━━ DATA SUPPLIED

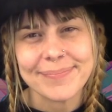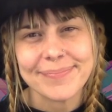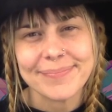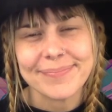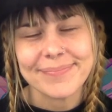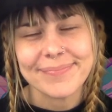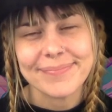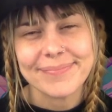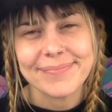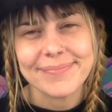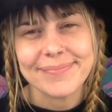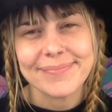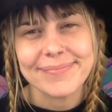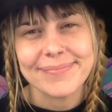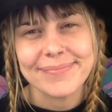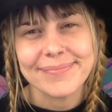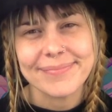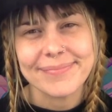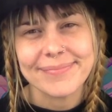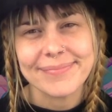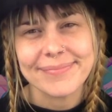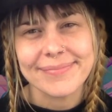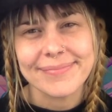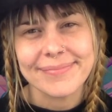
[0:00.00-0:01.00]

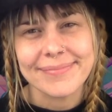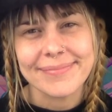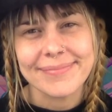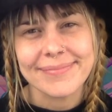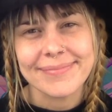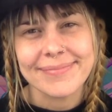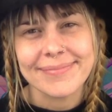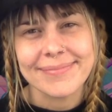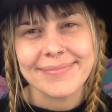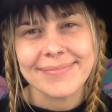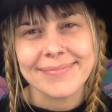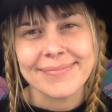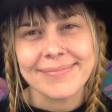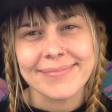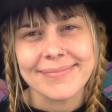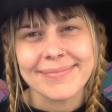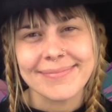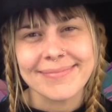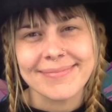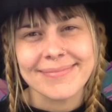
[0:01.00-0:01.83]
Nobody speaks.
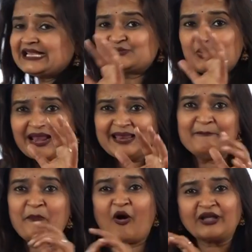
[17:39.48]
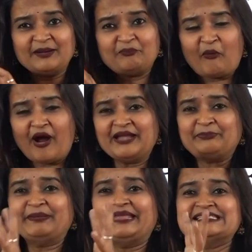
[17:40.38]
is one important
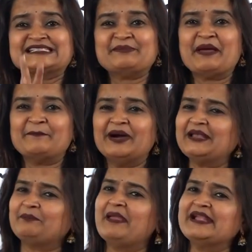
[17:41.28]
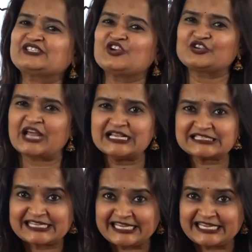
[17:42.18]
point, please remember, it makes your task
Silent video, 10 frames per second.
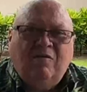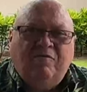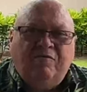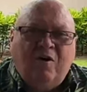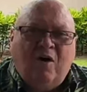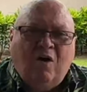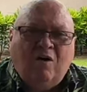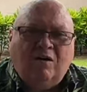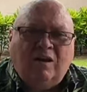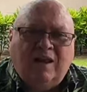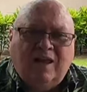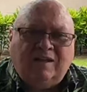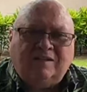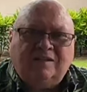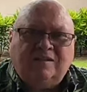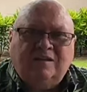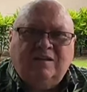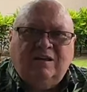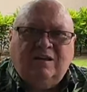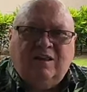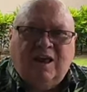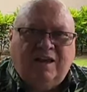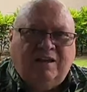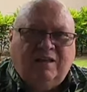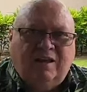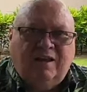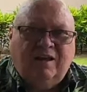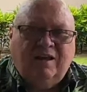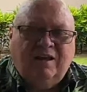far less likely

━━━━

#### WHAT IS NEEDED
Return the full set of lines above word for word and with no pictures.

#### SOLVED PROBLEM
[0:00.00-0:01.00]

[0:01.00-0:01.83]
Nobody speaks.
[17:39.48]
[17:40.38]
is one important
[17:41.28]
[17:42.18]
point, please remember, it makes your task
Silent video, 10 frames per second.
far less likely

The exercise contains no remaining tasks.